Now, there patterns that supposedly make passwords more secure and easier to remember, like sentences and substitutions, but remembering hundreds of passwords like “Il0vefurryp0rn” is hard. So what do we do now? Well, you could write them down on a piece of paper, but that’s a bad idea for obvious reasons.

A better solution is to use a password manager that allows you to generate passwords, store login details, save documents and secure them with 1Password (hehe) in a super safe vault. A secure password btw. Password managers are very secure and their security is constantly evaluated and improved upon.

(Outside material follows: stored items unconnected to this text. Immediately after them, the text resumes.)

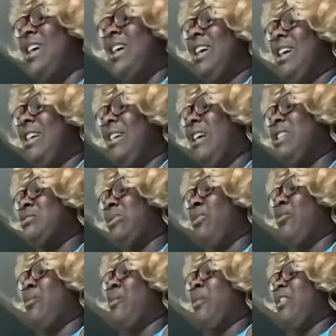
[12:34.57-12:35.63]
Gasping
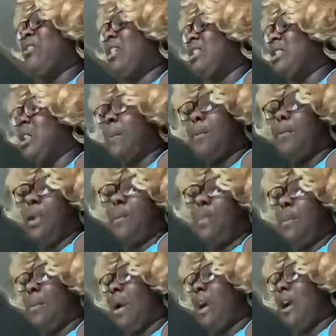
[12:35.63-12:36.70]
for breath, I stumbled up the
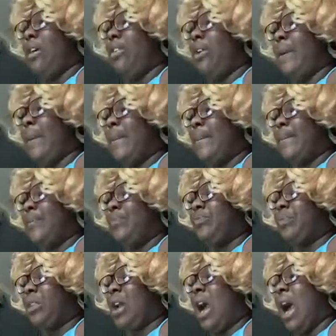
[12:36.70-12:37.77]
path,
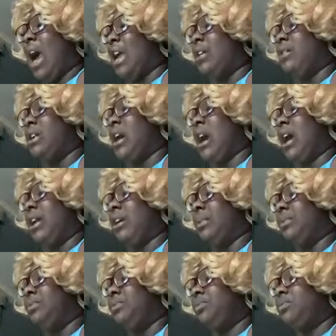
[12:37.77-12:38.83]
higher and higher,
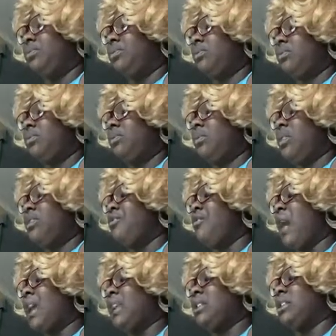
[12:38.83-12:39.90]

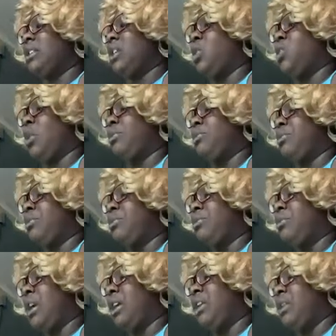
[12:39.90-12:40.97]
fighting to get away from the
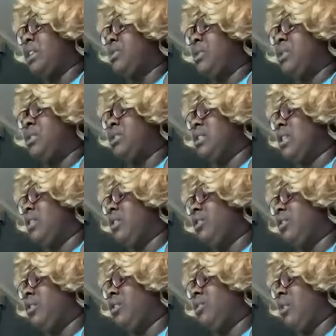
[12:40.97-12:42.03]
frightening spirits that
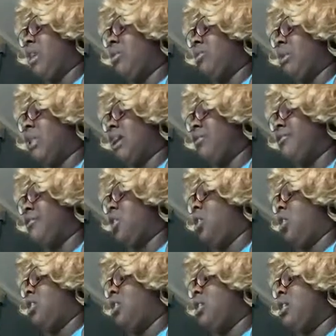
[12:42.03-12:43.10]
hovered around me like
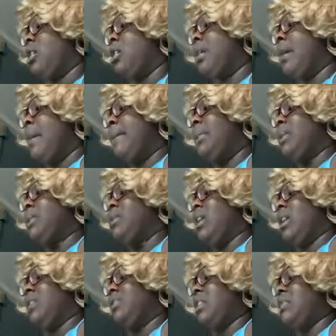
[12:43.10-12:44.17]
fog. But instead
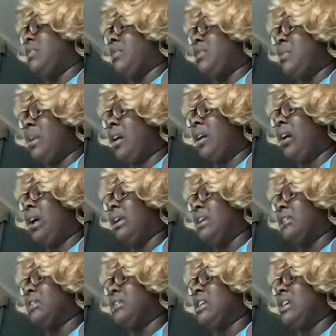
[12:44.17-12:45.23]
of leaving them behind, it
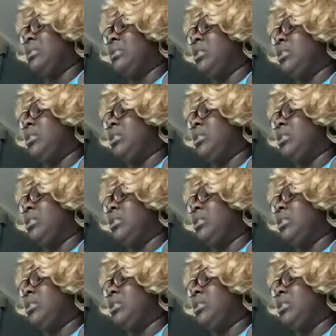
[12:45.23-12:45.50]
seemed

Heck, the password manager I use, LastPass, got breached and while attackers could get the vaults, they were strongly encrypted, making them useless, unless you have a lot of time on your hands.

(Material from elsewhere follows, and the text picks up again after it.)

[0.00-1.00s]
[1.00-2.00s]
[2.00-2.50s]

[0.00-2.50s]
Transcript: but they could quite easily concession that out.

Rather than tell you how password managers work, I’ll show you how I use my password manager, LastPass. I’m not being paid for this, but I wouldn’t mind it. Password managers typically feature browser extensions that let me log into websites quickly. If the site is being weird, I can just copy the password over and it will clear out the clipboard after a while so other apps can’t take a peek. I can randomly generate passwords for new accounts to specified parameters, login easily changes passwords on the fly, store form fills and credit card details to easily access, share an account with someone (either showing or hiding details) and even designate someone to access the vault in the case of an emergency.

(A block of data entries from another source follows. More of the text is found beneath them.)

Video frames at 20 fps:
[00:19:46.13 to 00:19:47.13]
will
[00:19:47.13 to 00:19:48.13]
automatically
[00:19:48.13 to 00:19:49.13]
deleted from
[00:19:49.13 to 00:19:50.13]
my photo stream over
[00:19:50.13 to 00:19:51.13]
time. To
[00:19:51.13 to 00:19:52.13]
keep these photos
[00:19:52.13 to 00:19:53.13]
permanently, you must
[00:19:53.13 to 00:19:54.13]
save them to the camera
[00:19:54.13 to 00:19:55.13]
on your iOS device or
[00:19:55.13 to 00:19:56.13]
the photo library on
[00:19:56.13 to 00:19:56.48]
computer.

If I move onto my mobile phone, I can secure the vault against a pin or fingerprint for quick access. I can also log into websites in the browser and generate logins. The best part with password managers on mobile phones is that I can log into apps. It uses the 1Password logo, but you can use any password manager. Nifty hey?

There is a slight benefit to the extensions in that they prevent phishing since the login details will only fill under the right URL match. You still need to take care of the websites you’re logging into, however. Also, password managers can’t stop you from Rubber Hose Cryptography (i.e. beating you with a hosepipe until you give in), so a password manager should serve as one element in your security arsenal as opposed to being the security arsenal (the Electronic Freedom Foundation has a great guide on it here).

xkcd comic #538 by xkcd

Security by xkcd

Now, there are many password managers out there such as 1Password, Dashlane, Sticky Password, Clipprz, RoboForm and the built-in options on web browsers and iCloud. There are some superb open source options such as KeePass and Bitwarden which do need some tweaks to get them to the convenience of the previously mentioned methods. Some are solely cloud-based, which are slightly less secure and more convenient and others give you greater control as to where to store the encrypted vault ((S)FTP, Google Drive, Dropbox etc.). Some even have two-factor authentication in which a password AND something else to verify you, like an SMS code, a special file or “key”, or an app which generates codes needed to sign in. Two-factor authentication is another step you can take in ensuring account security. I’ll talk more about those another time.

With that, I hope you’re compelled to get a password manager now.